Mother holding a baby

Improving outcomes for infants and children requires a focus on creating healthy behaviors and supporting environments, increasing access to women’s health services prior to pregnancy, early entry into prenatal care, and improved screening and conversations surrounding substance use during pregnancy.

The IHS recognizes that preserving the infant-mother bond is of the upmost importance, and every effort should be made to keep American Indian and Alaska Native infants in their families and/or communities. The IHS has partnered with the American Academy of Pediatrics to develop clinical recommendations for the ongoing monitoring and clinical management of opioid-exposed infants to improve outcomes.

Treatment strategies of NOWS include medication to assist with withdrawal symptoms as well as non-pharmacological approaches that include rooming in, skin-to-skin contact, and initiation of breastfeeding and ongoing lactation support when appropriate. These interventions have shown to reduce the length of hospital stays and improve outcomes for mothers, babies, and families.
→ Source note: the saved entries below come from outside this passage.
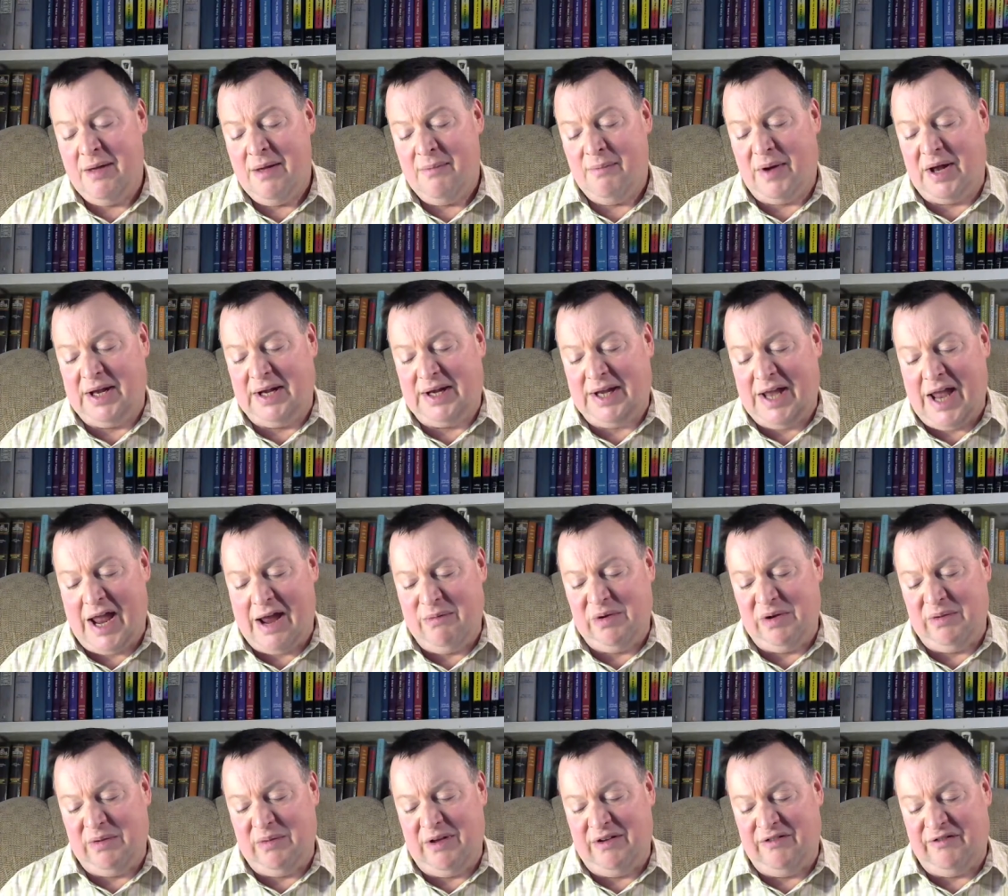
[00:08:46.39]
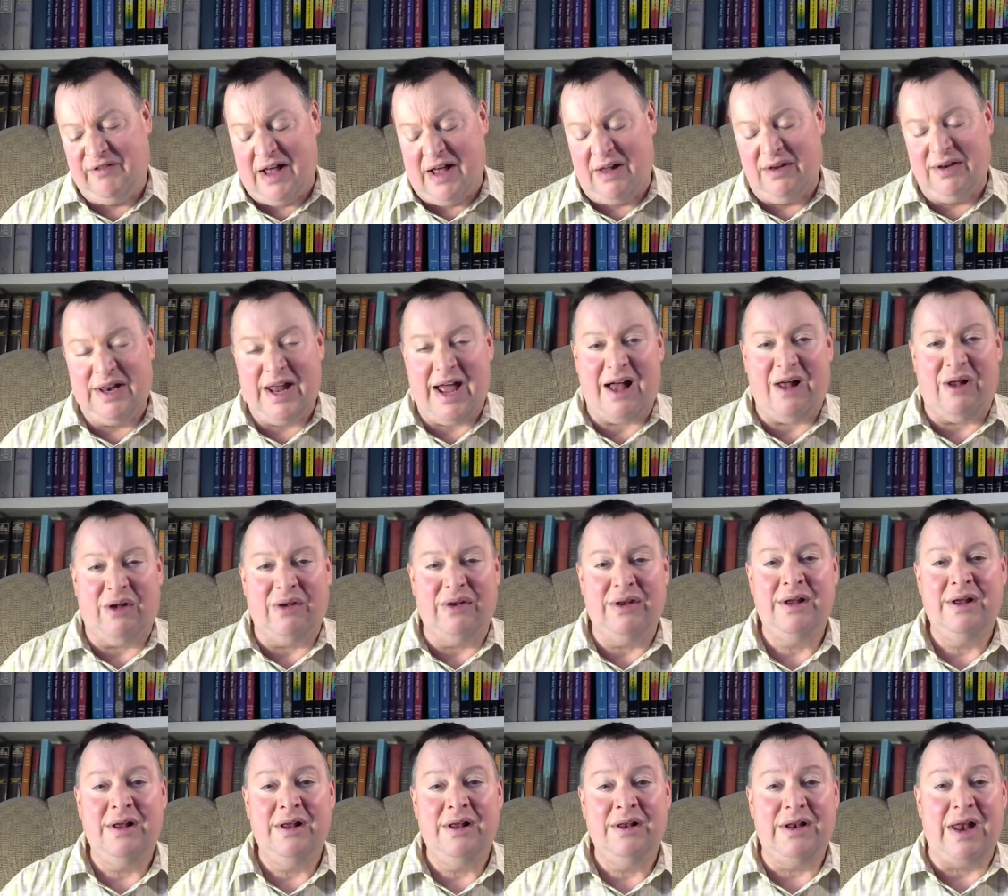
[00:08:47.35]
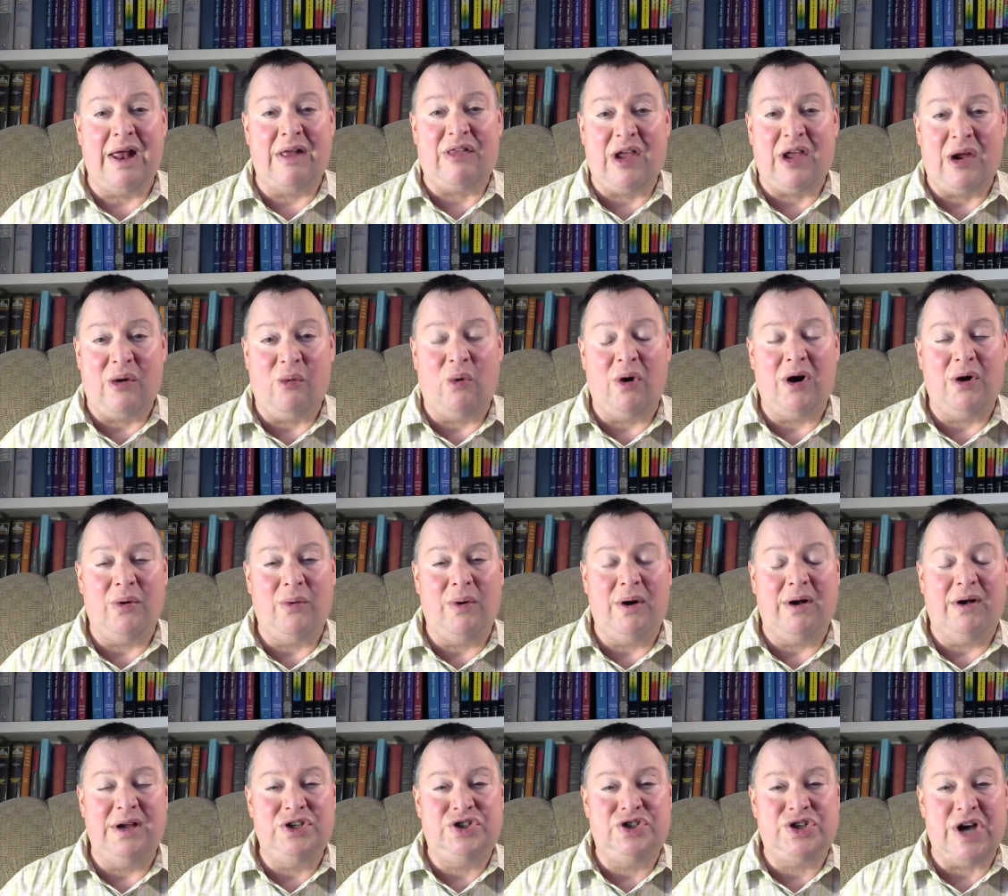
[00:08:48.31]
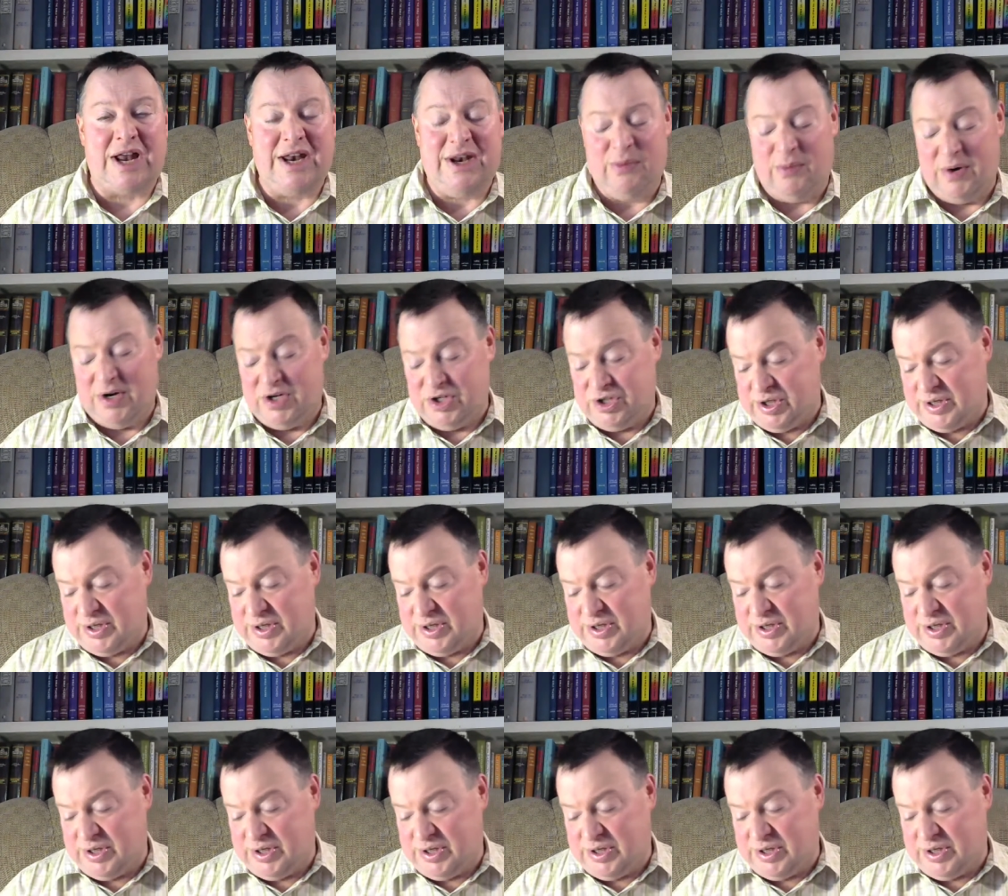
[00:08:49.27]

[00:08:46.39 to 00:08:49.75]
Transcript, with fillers: but it came to be found out that they weren't really genuine.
Neonatal Opioid Withdrawal Syndrome (NOWS)

NOWS is a drug withdrawal syndrome that occurs primarily among opioid-exposed infants shortly after birth. Common opioids that can lead to NOWS include short-acting opioids (hydromorphone, oxymorphone, hydrocodone, morphine, oxycodone, codeine, fentanyl and heroin) and long-acting opioids (methadone and buprenorphine). NOWS describes a constellation of signs including central nervous system irritability, autonomic instability, and gastrointestinal dysfunction. Clinical signs of NOWS depend on multiple factors including the type of opioid to which the fetus was exposed, purity of compounds, timing of exposure before delivery, maternal health, and maternal and infant metabolism.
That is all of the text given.